UPDATED Jan. 15, 2018 — Despite recent approval for $83,500 in repairs, the future of the Ramsay-McCormack building in Ensley remains uncertain.
The property was one of several for which the Birmingham City Council approved repairs during Tuesday’s meeting, along with Rickwood Field, the Southern Museum of Flight, Boutwell Auditorium and the Birmingham Museum of Art.
But the council did not discuss long-range plans for the Ramsay-McCormack, leaving the building’s much-debated future still in doubt.
The Ramsay-McCormack building, a 10-story, 144-foot high-rise in downtown Ensley, was built in 1929 and once housed the Bank of Ensley as well as local offices for U.S. Steel. After U.S. Steel closed its Ensley Works in 1976, much of the building was left vacant, leading to its closure three years later. The city of Birmingham purchased the building for $1 in 1983, though it has remained empty since then.
The building became the subject of considerable debate in 2016, when then-Mayor William Bell ordered a $40-million renovation to the building, which he said would subsequently serve as home to Birmingham’s municipal court as well as the headquarters of Birmingham’s police and fire departments.

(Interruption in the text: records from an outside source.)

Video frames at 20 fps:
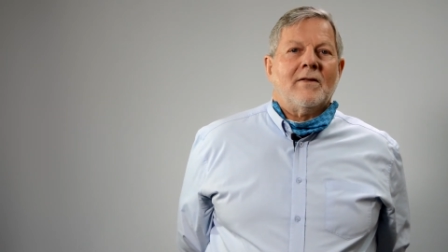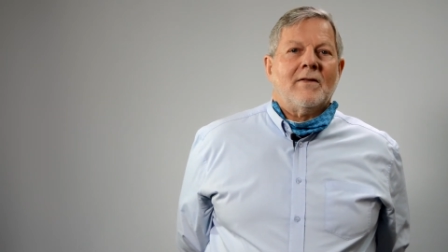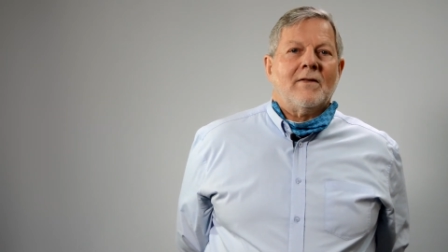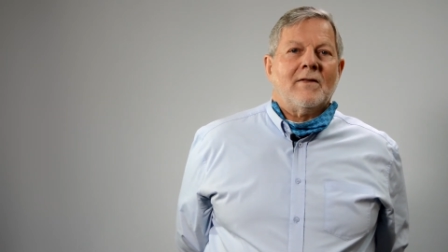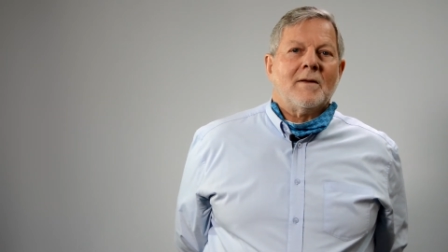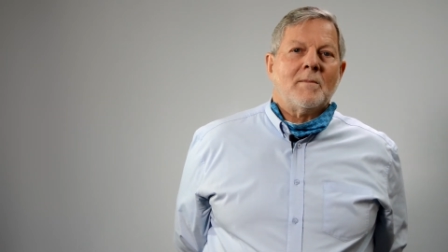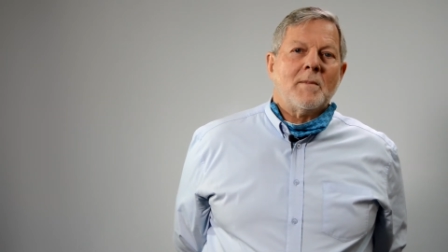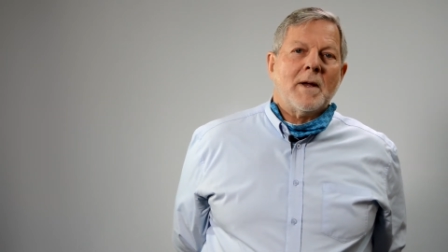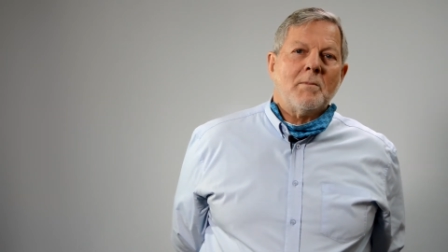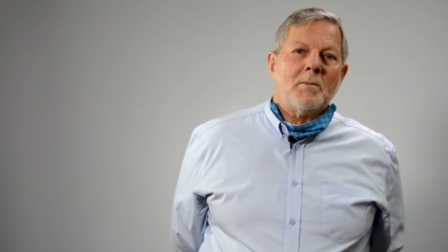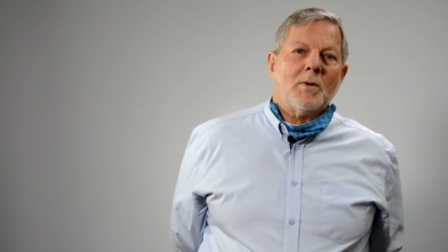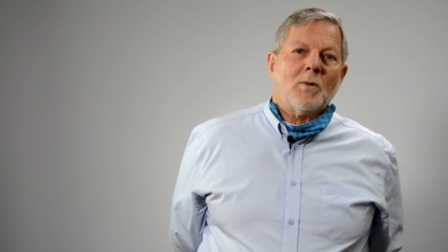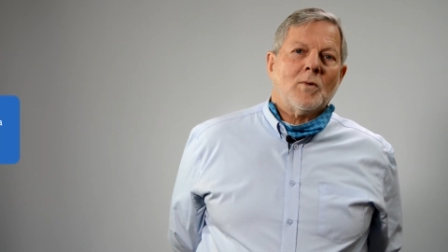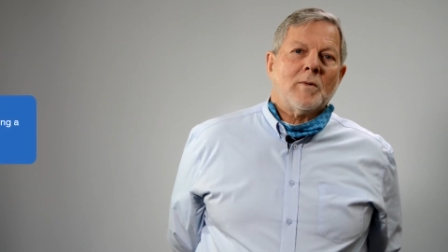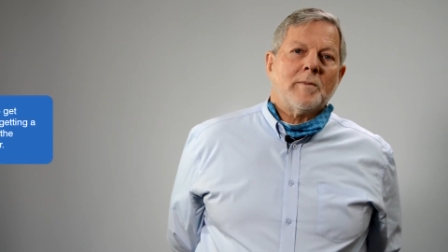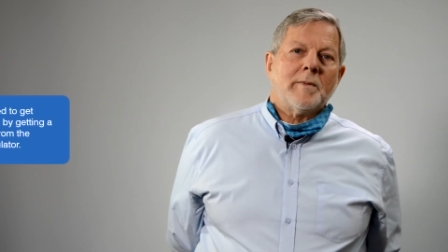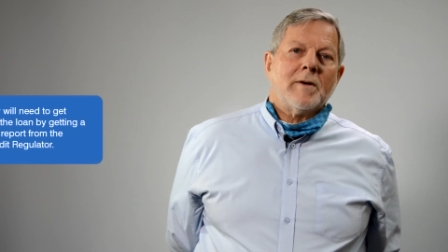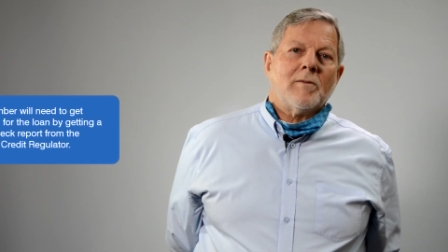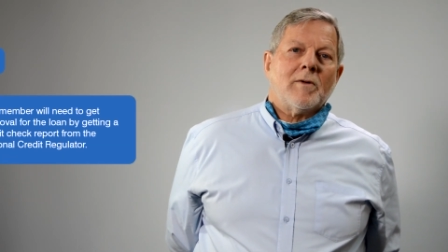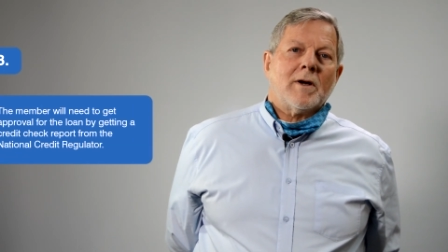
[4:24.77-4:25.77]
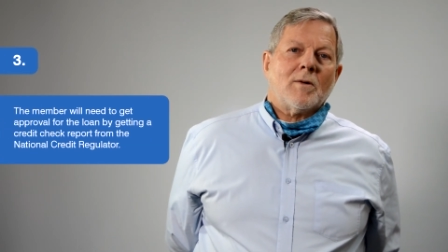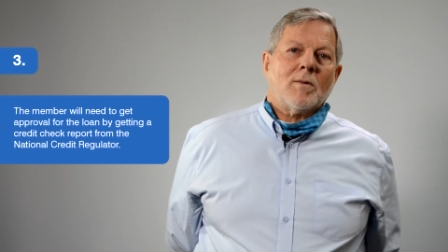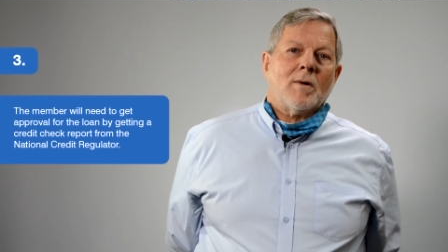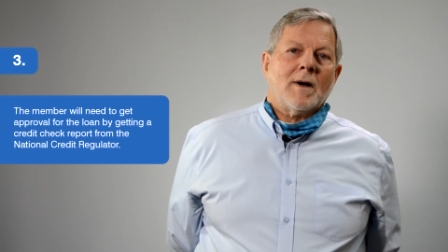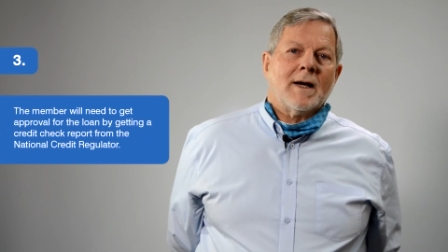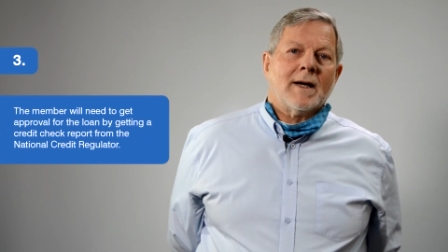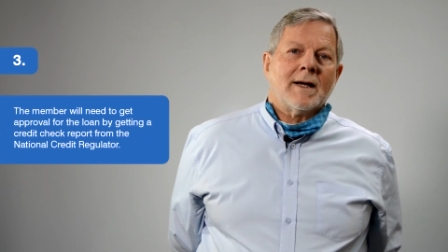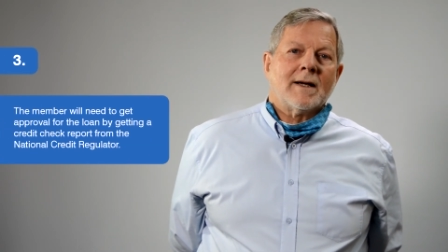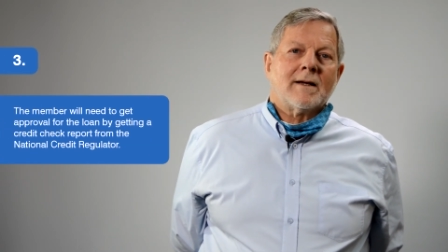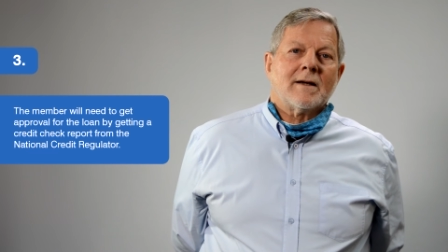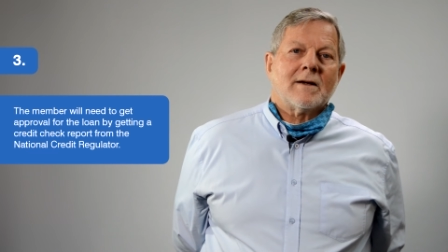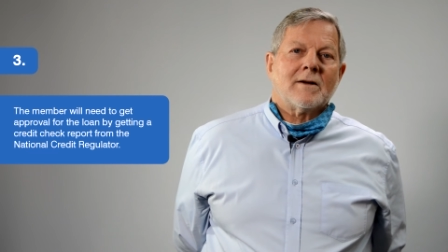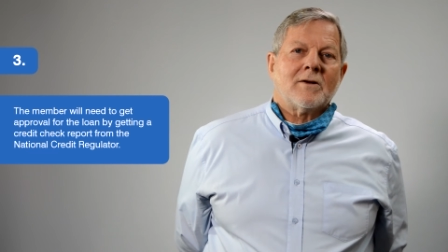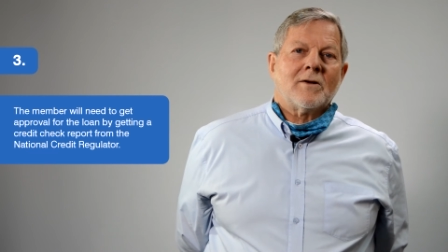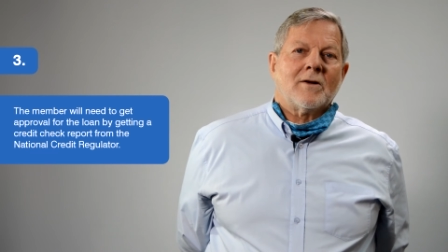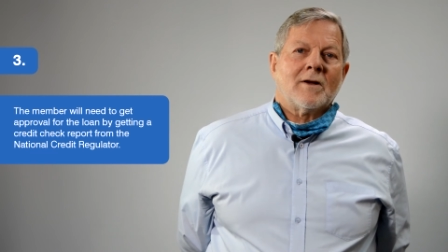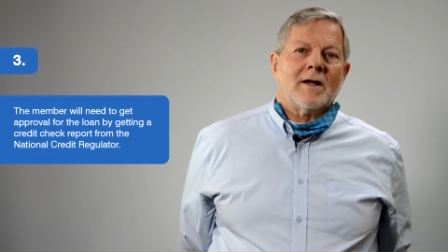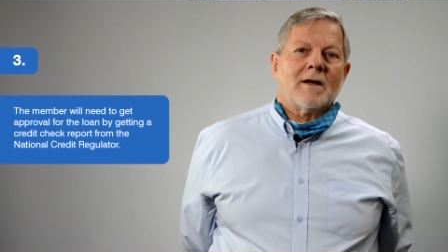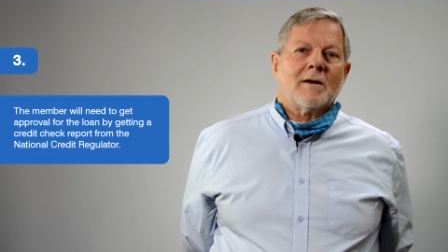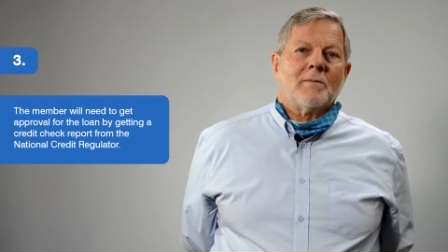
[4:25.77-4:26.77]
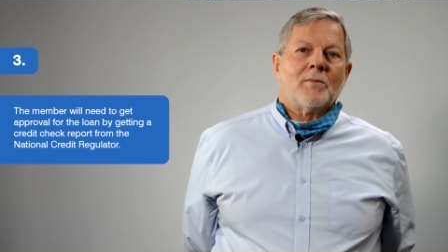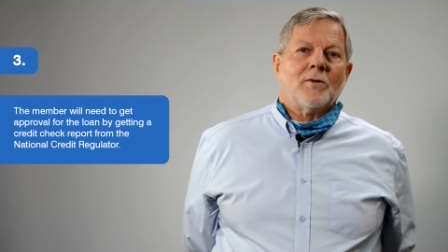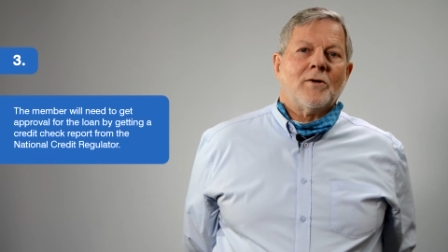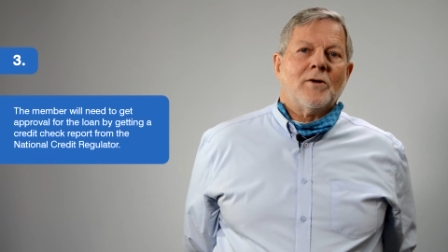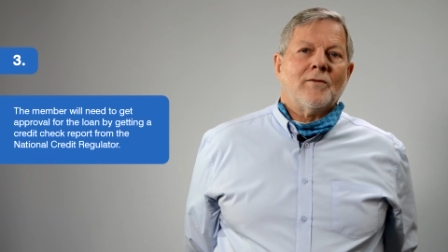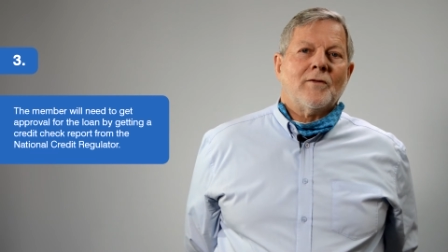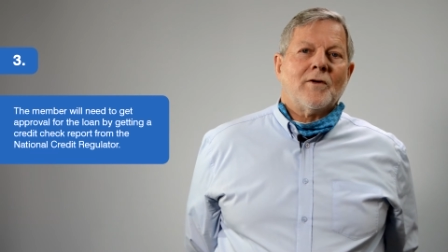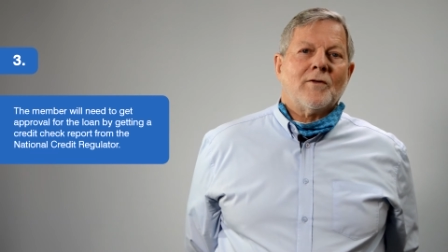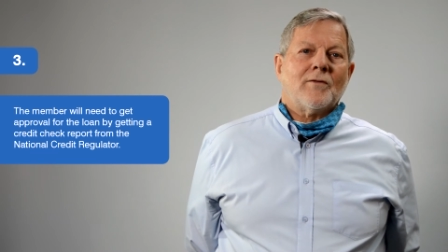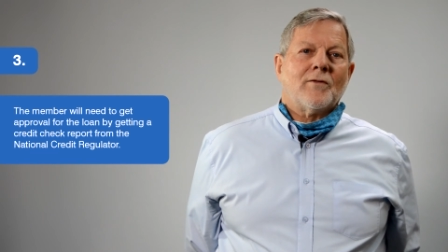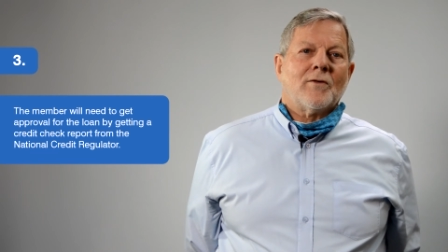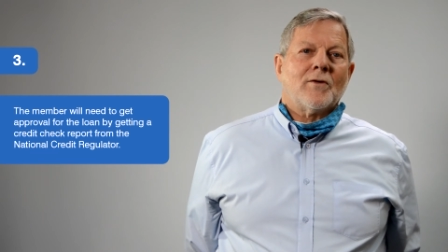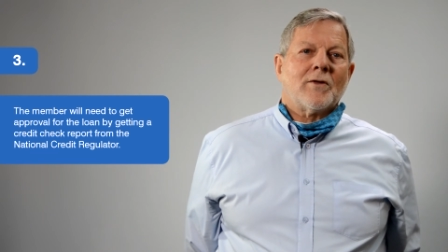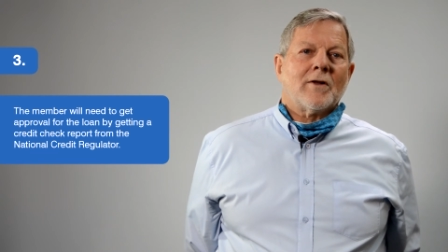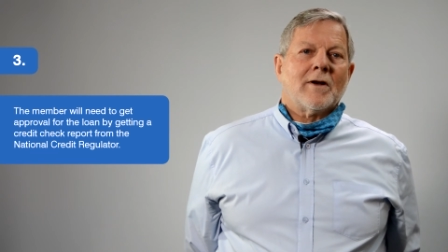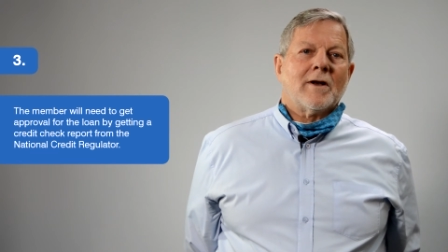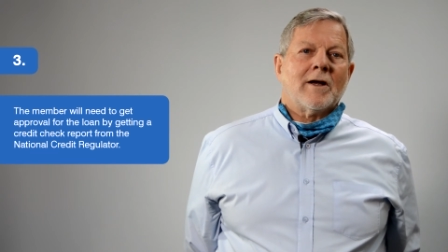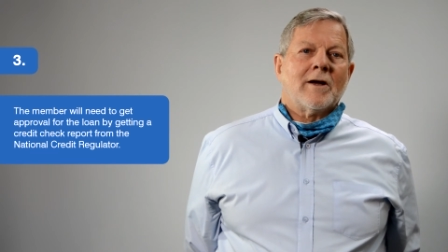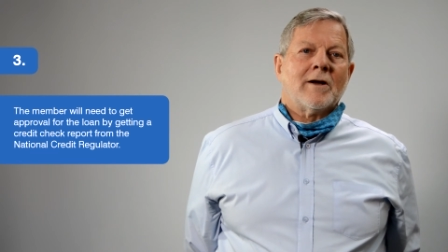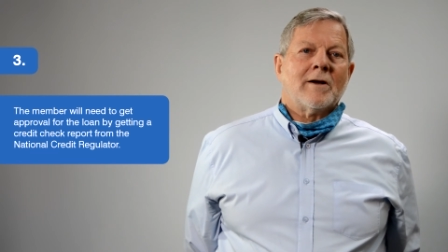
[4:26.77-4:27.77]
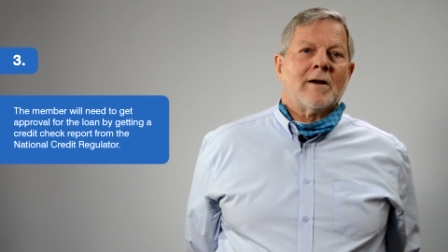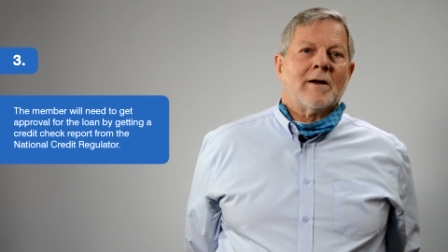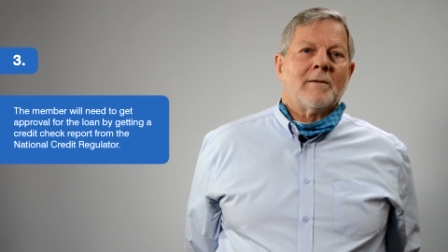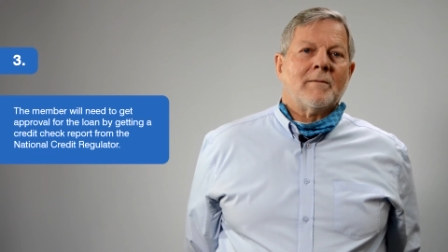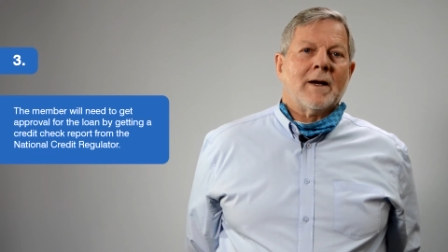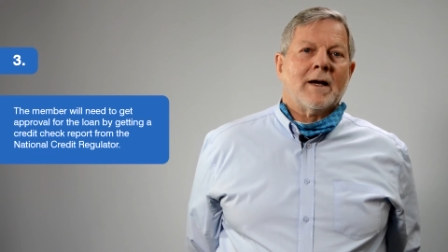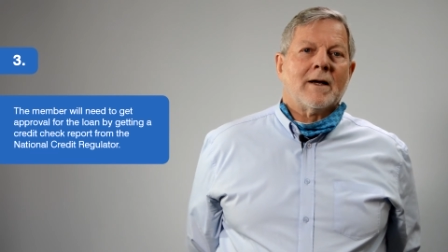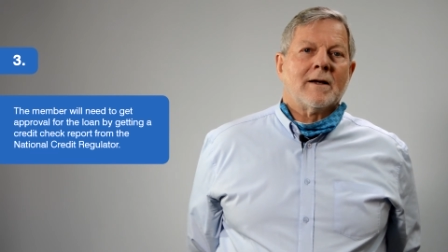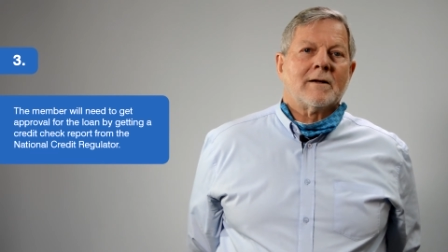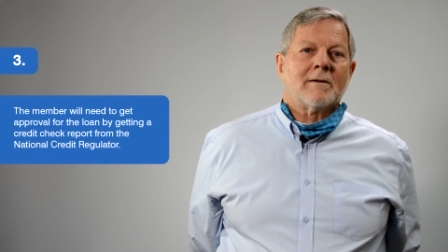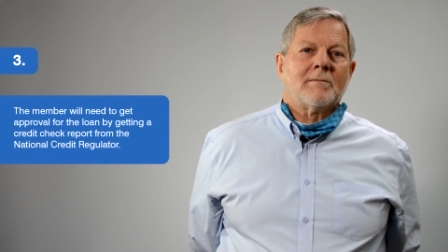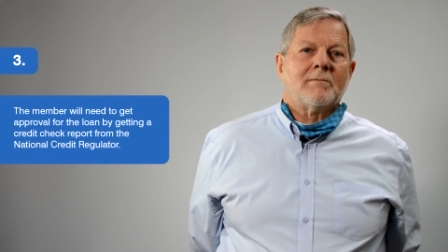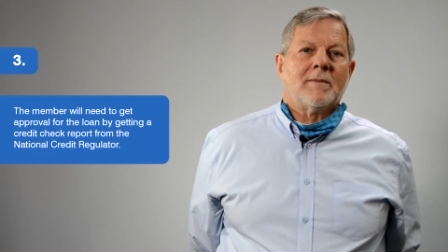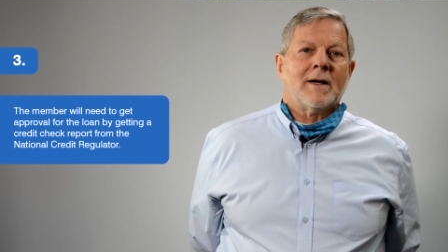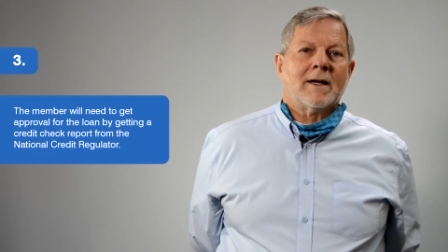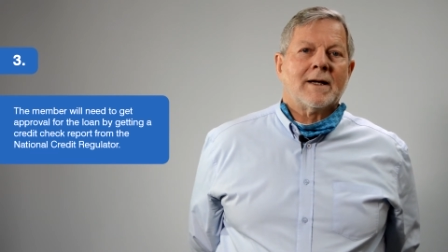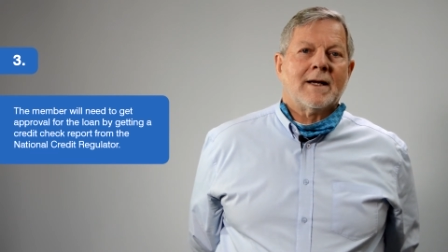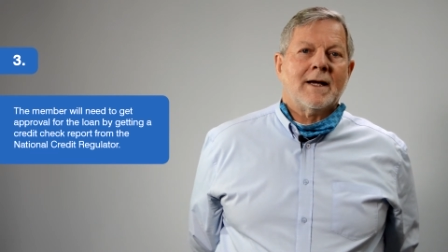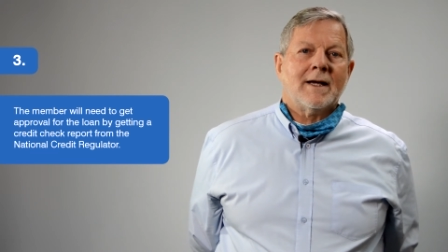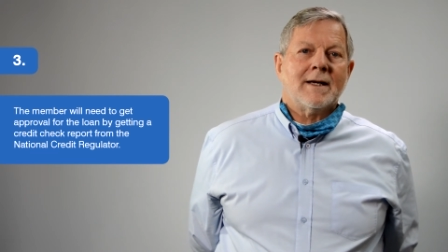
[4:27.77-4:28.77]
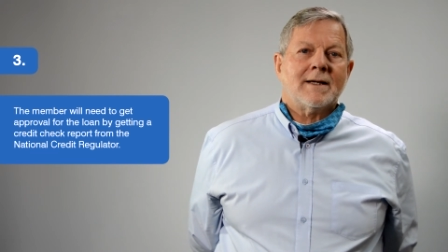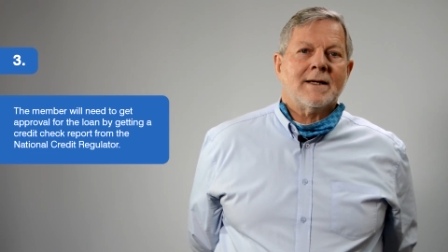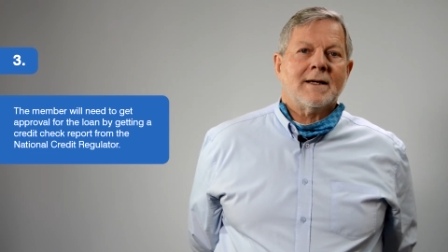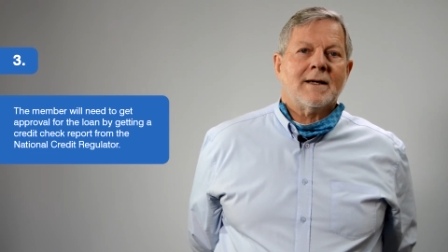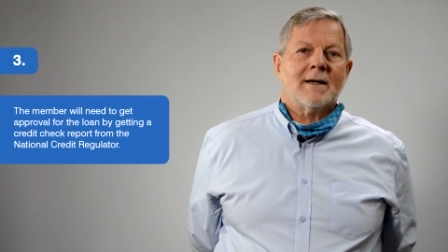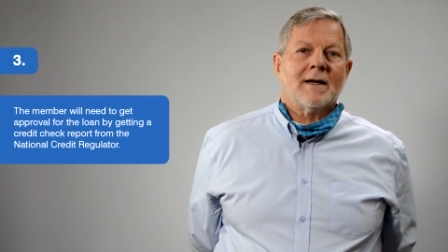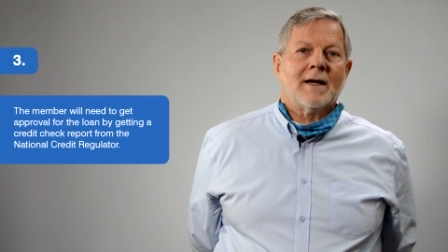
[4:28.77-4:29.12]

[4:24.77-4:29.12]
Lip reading: The member will be required to get approval for the loan amount by getting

But shortly after Bell made that announcement, in December 2016, Jefferson County Circuit Judge Michael Graffeo ruled that the building must be demolished. Graffeo amended his order a week later, requiring instead that the city have commenced with renovation plans by Feb. 10, 2017.
A study conducted by the Birmingham-based firm ArchitectureWorks in January 2017 concluded that the building’s frame was “in solid condition” but that substantial renovations — including new electrical, mechanical, and plumbing systems — would be required.
Bell’s loss in the 2017 municipal elections, though, has placed the future of the project once again into doubt.
Speaking after his State of the Community address Monday night, Mayor Randall Woodfin said that his administration had “no plans” for the Ramsay-McCormack building.
“What you saw (the council approve) last week was the removal of the windows of the building to make sure that there’s no debris that causes us to (be liable for) any type of negligence on the city’s end.”
Bell’s plan for the building, he said, “is not something that we want to go forward with. We believe that public safety facilities should exist in the city center. What we do with that building is our choice, and we have not made a decision yet on how we want to move forward.”